▸ **Task**: Copy down the listing below exactly. Do not include pictures.
-------- The records --------
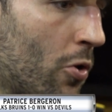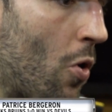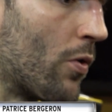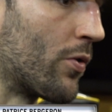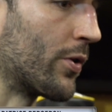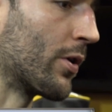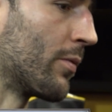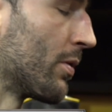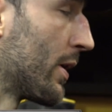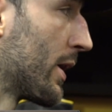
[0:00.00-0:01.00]
knowing who you're
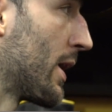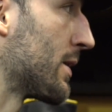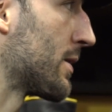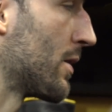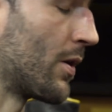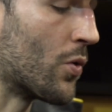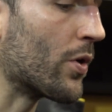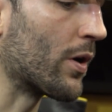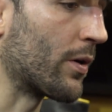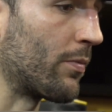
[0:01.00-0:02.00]
going to play against, uh, who
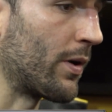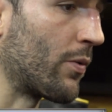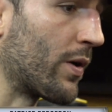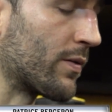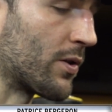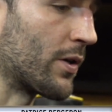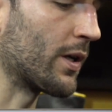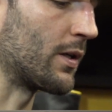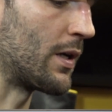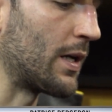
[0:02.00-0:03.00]
you're going to play with,
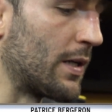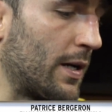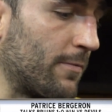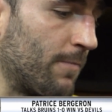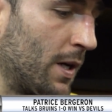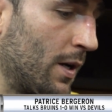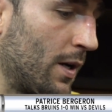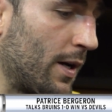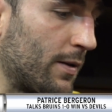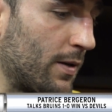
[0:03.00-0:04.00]
sorry, and and and,
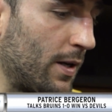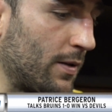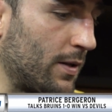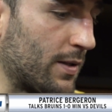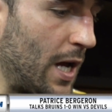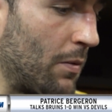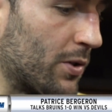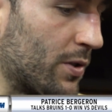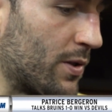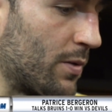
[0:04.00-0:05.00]
and, and
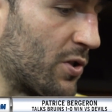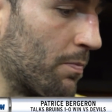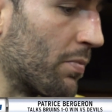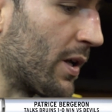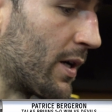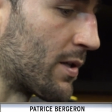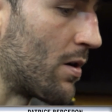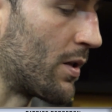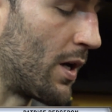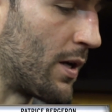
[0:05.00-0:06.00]
establishing some, some plays
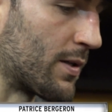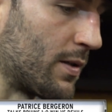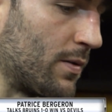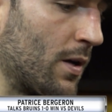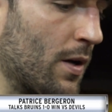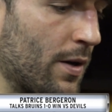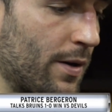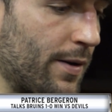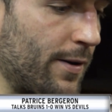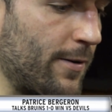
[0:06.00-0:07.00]
on the ice, and
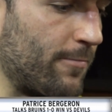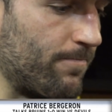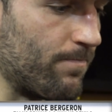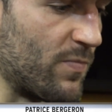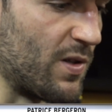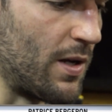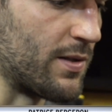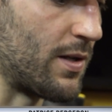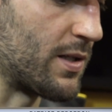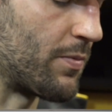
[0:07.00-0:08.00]
um,
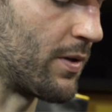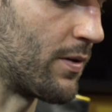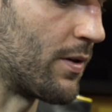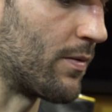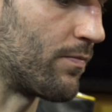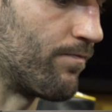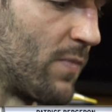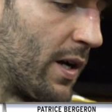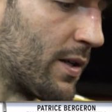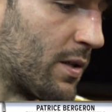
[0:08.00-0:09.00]
that's that's been the,
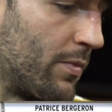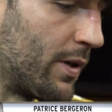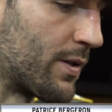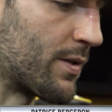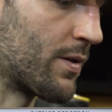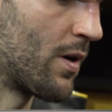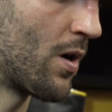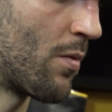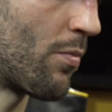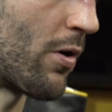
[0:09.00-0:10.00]
I guess the biggest
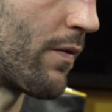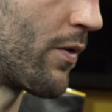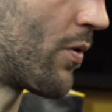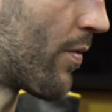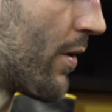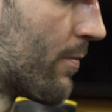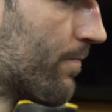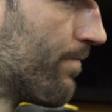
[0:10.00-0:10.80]
part of the whole thing.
--------
▸ **Your solution**:
[0:00.00-0:01.00]
knowing who you're
[0:01.00-0:02.00]
going to play against, uh, who
[0:02.00-0:03.00]
you're going to play with,
[0:03.00-0:04.00]
sorry, and and and,
[0:04.00-0:05.00]
and, and
[0:05.00-0:06.00]
establishing some, some plays
[0:06.00-0:07.00]
on the ice, and
[0:07.00-0:08.00]
um,
[0:08.00-0:09.00]
that's that's been the,
[0:09.00-0:10.00]
I guess the biggest
[0:10.00-0:10.80]
part of the whole thing.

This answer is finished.